A lack of confidence and poor putting have also been a big part of his recent decline.
In his hey day, Woods’ biggest advantage was between his ears, as well as between the ears of his competitors. He had a killer instinct and a will to win that was unparalleled, making him quite intimidating.
And when Tiger was at his best, he never missed clutch putts. Every putt that had to go in did just that, and at one point he had a streak of something like 1,000 straight putts made inside three feet.
Now many in the golf world are pointing to Rory McIlroy to take over where Tiger left off.
Admittedly, McIlroy is the closest thing we have to Tiger in his prime, but I don’t think Rory will ever be where Woods once was.
No one, not even Nicklaus or Ben Hogan, the two other most dominant golfers of the last 60 years, recorded two stretches like Woods did with a five-for-six streak in consecutive majors from 1999 to 2001 or his six-for-14 streak from 2005 to 2008.
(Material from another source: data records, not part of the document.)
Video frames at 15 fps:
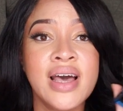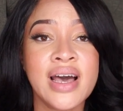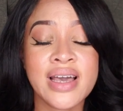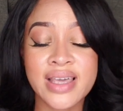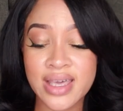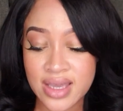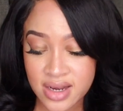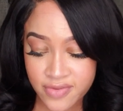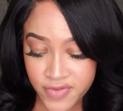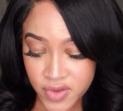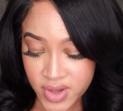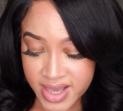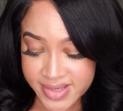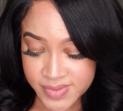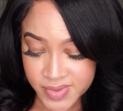Again, if you
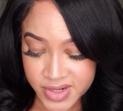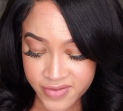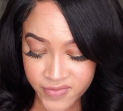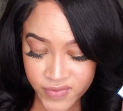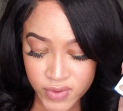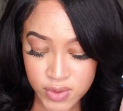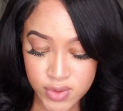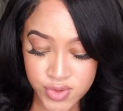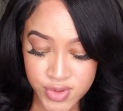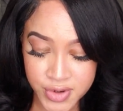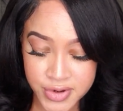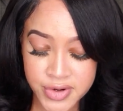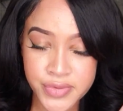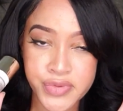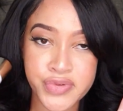guys want a full
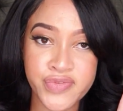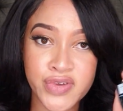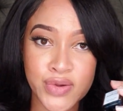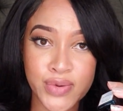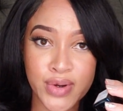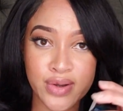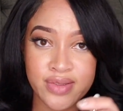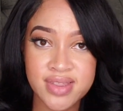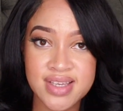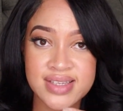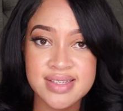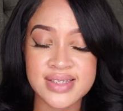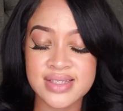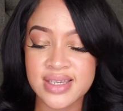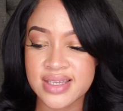thorough review on this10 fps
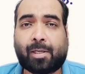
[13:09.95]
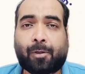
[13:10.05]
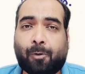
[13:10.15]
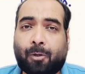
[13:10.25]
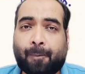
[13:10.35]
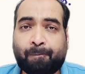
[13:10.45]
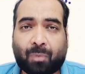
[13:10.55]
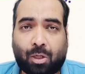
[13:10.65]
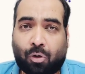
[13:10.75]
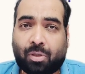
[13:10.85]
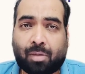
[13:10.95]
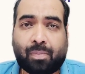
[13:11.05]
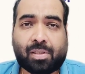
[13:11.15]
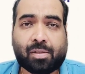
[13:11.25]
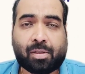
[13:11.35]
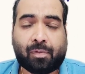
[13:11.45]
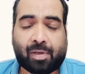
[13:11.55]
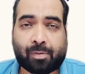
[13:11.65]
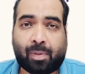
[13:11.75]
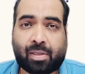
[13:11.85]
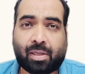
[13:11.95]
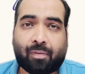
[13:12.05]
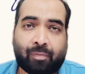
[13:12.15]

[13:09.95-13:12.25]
in your long-term business investment.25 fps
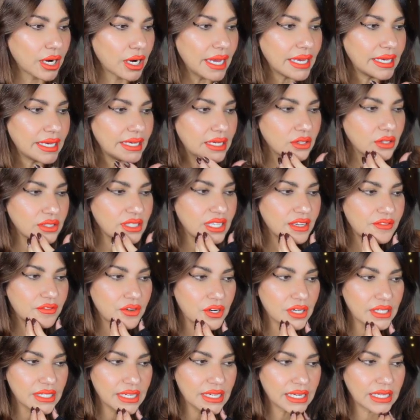A guilty
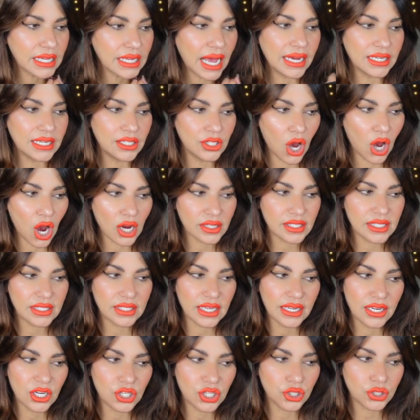verdict at Knox's
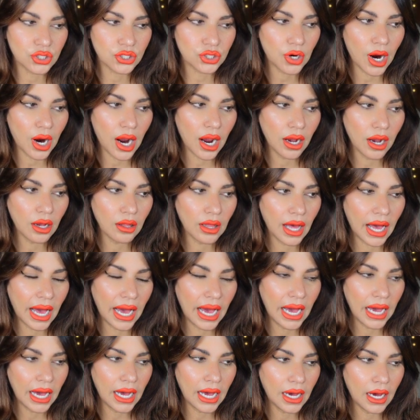initial trial
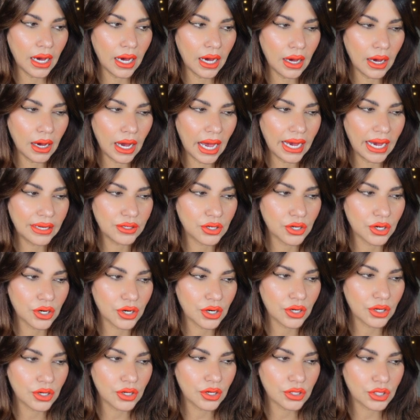and
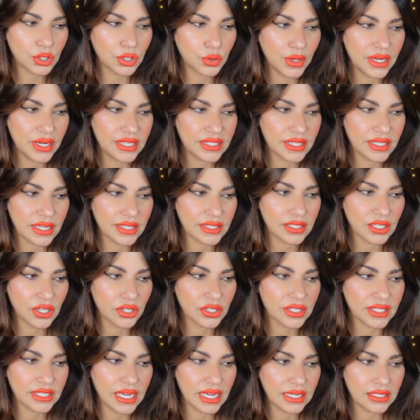her 26-year
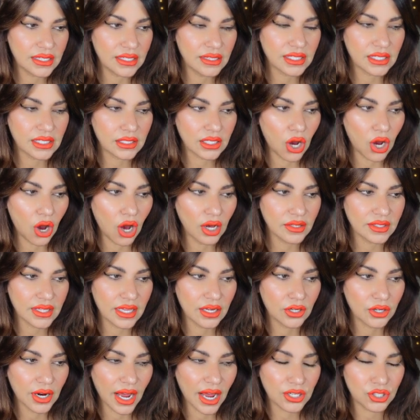sentence caused
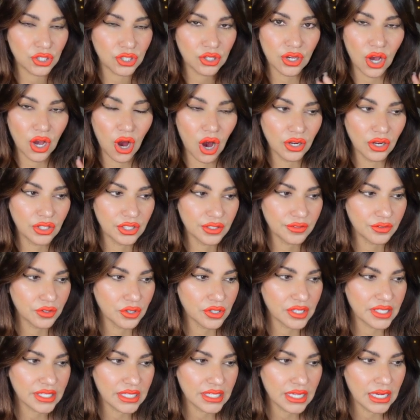international
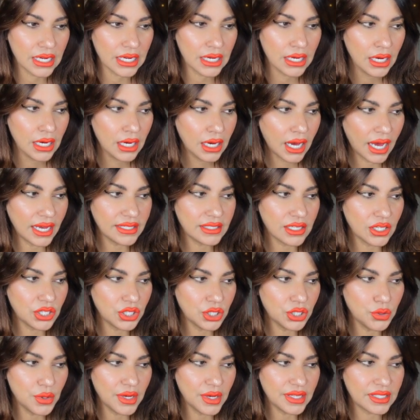controversy as the
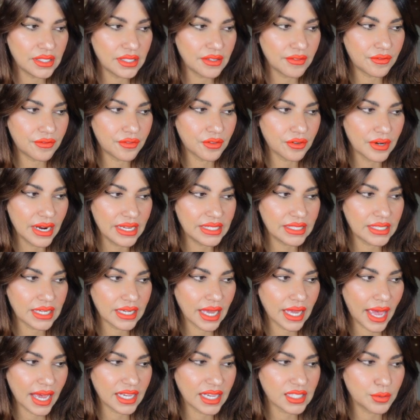U.S. forensic
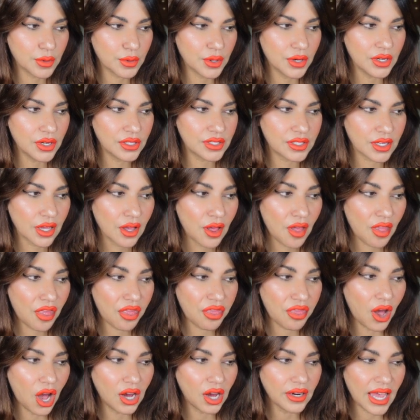experts
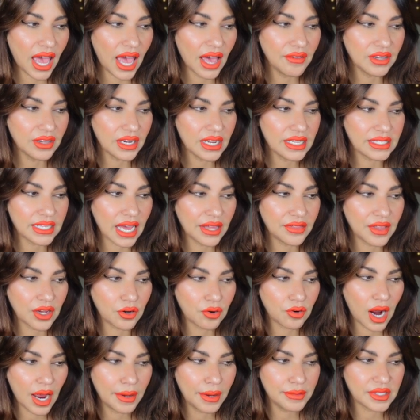thought evidence at the
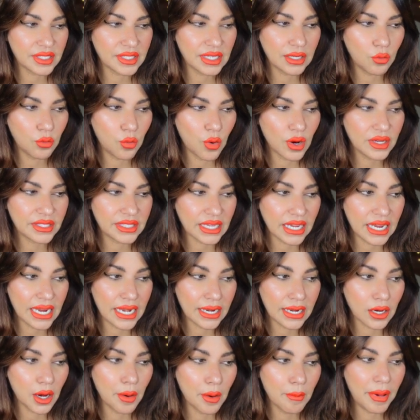crime scene was
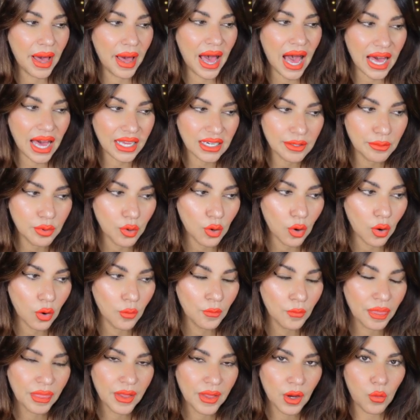incompatible
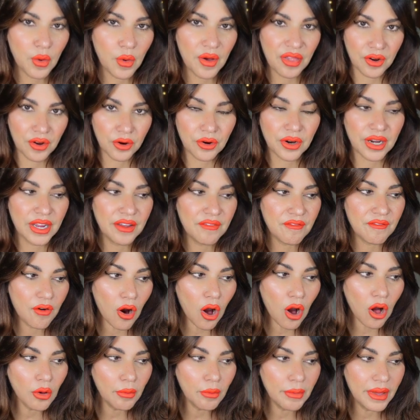with her
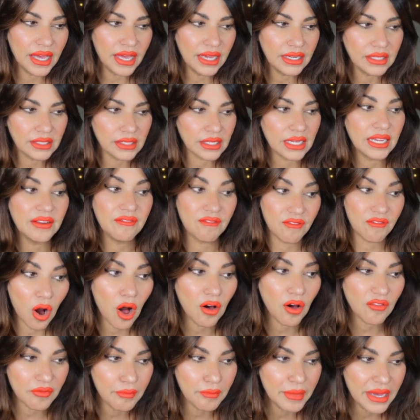
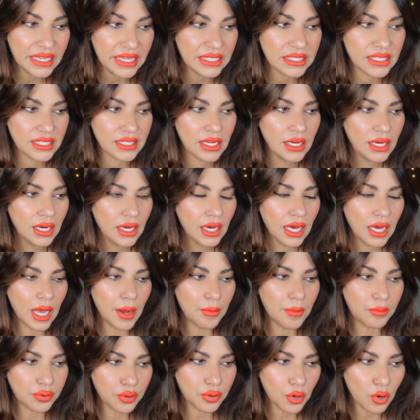involvement. A
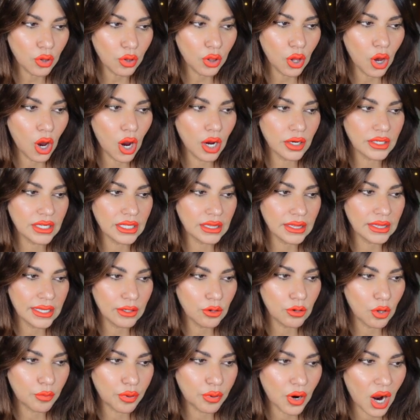prolonged
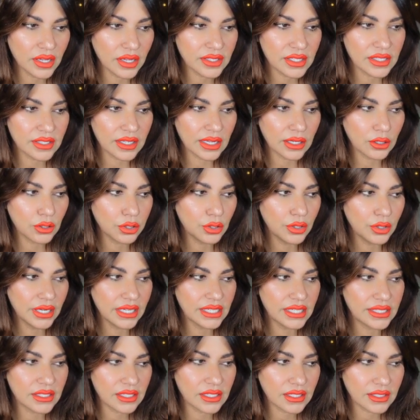legal process, including
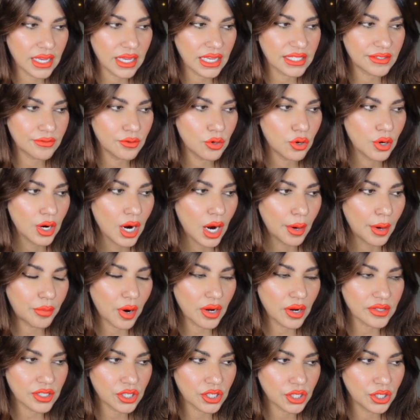a successful
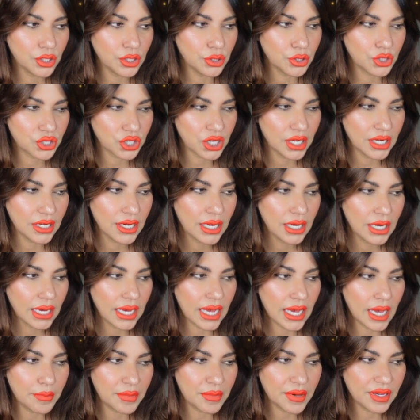prosecution,
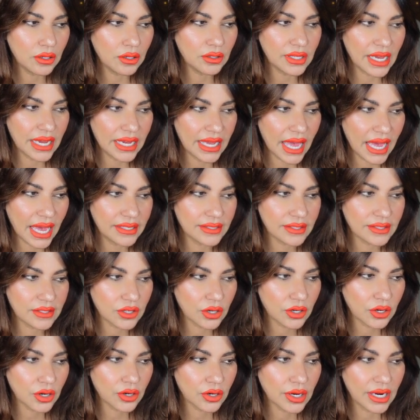appealed against
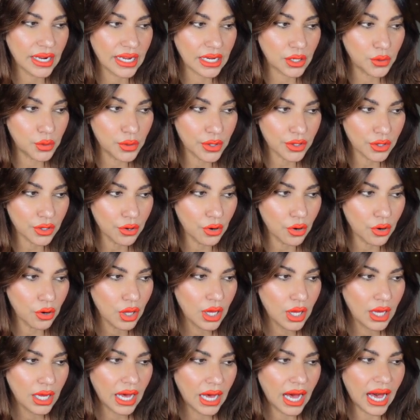her acquittal
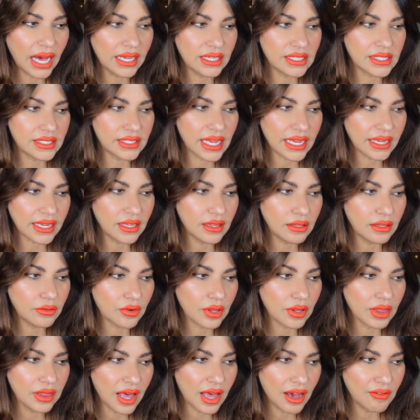at a
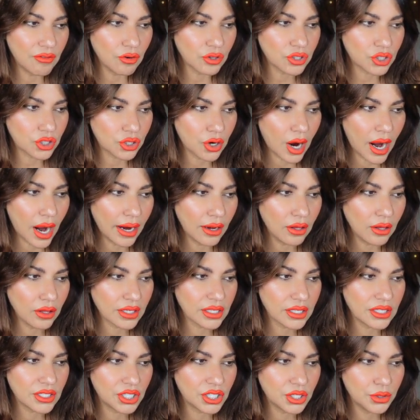second-level trial
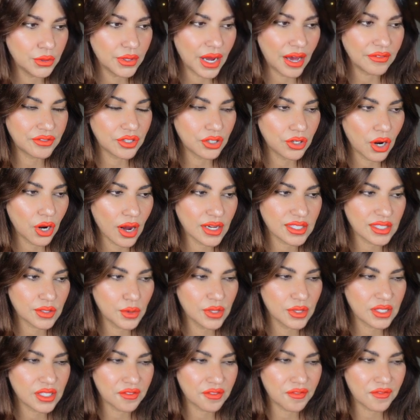continued after Knox
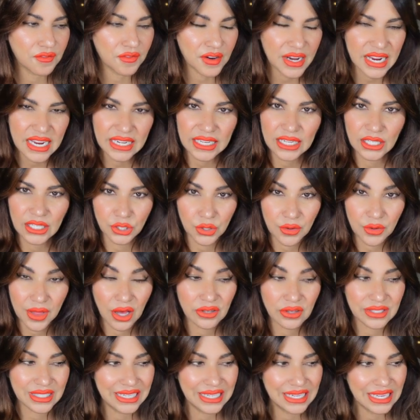was freed in
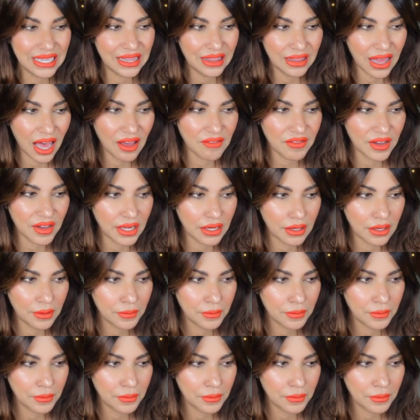2011.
Woods even said as much recently when asked what it is like to see Rory dominate in a way that only he had in a major. The real question was, I suspect, a gentler way to of asking, “How does it feel to see, as the old king of golf, the new king?”
Golf badly needs a new hero. McIlroy can be that guy but not in that same dominating fashion that Tiger did.
Overall the game of golf is hurting.
Participation in the sport, which was badly hit by the recession, is continuing to decline across the United States, the United Kingdom and Ireland — putting some golf courses and equipment manufacturers under strain.
The game’s image is stuck in a rut, looking old-fashioned and out of touch to so many. That doesn’t lend itself to drawing in newcomers to the sport.
Simply put: For most, golf is too expensive and takes too long to play.